Under the Senate version of the pending legislation, companies would be allowed to make such transfers when the threshold of overfunding in their pension plans reaches 115 percent. Currently, this funding threshold minimum is 125 percent.

After some companies did this in the late 1990s, it left their plans with smaller cushions to protect against investment losses just a few years later, and retiree advocates worry that easing the restrictions could weaken now-flush plans if investment returns worsen again.

But Prudential Financial Inc., which lobbied for the change, said it toughens the law because it would also require employers to ensure their pensions remained funded at 115 percent for five years after the transfer.

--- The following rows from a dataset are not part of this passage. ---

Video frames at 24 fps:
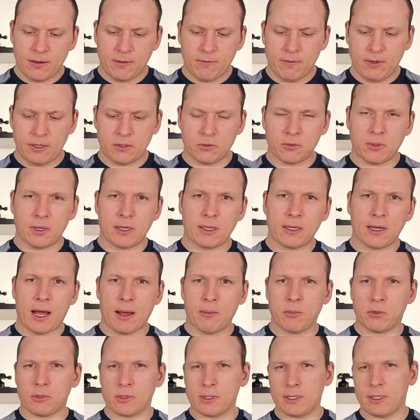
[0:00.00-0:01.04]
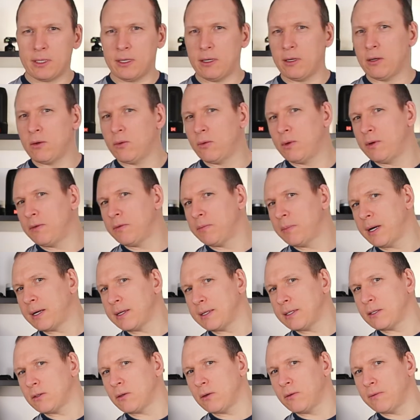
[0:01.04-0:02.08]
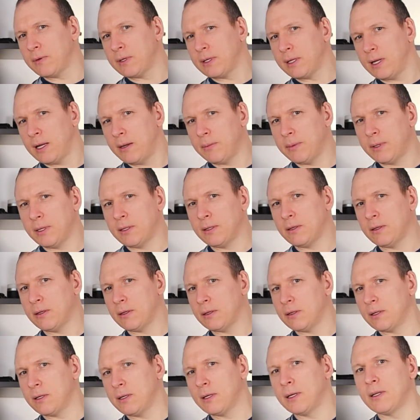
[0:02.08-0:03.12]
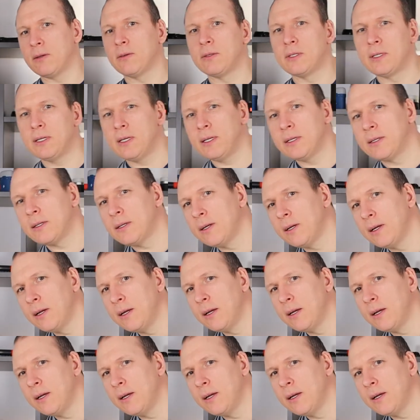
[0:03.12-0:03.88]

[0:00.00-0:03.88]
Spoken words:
This one, I'm already with my wrist on the table. Can you see it?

Currently, funding in the pension can fall below that level once the transfer is made.

Pending Passage

Proposed pension-reform legislation is meant to strengthen underfunded plans, but this could sometimes come at the expense of employees.

  • Companies with underfunded pensions would be forced to freeze their plans.

  • Workers taking lump-sum payments could see their pensions significantly reduced.

  • The legislation would make it easier for companies to transfer funds from well-funded pensions to pay for other retiree benefits.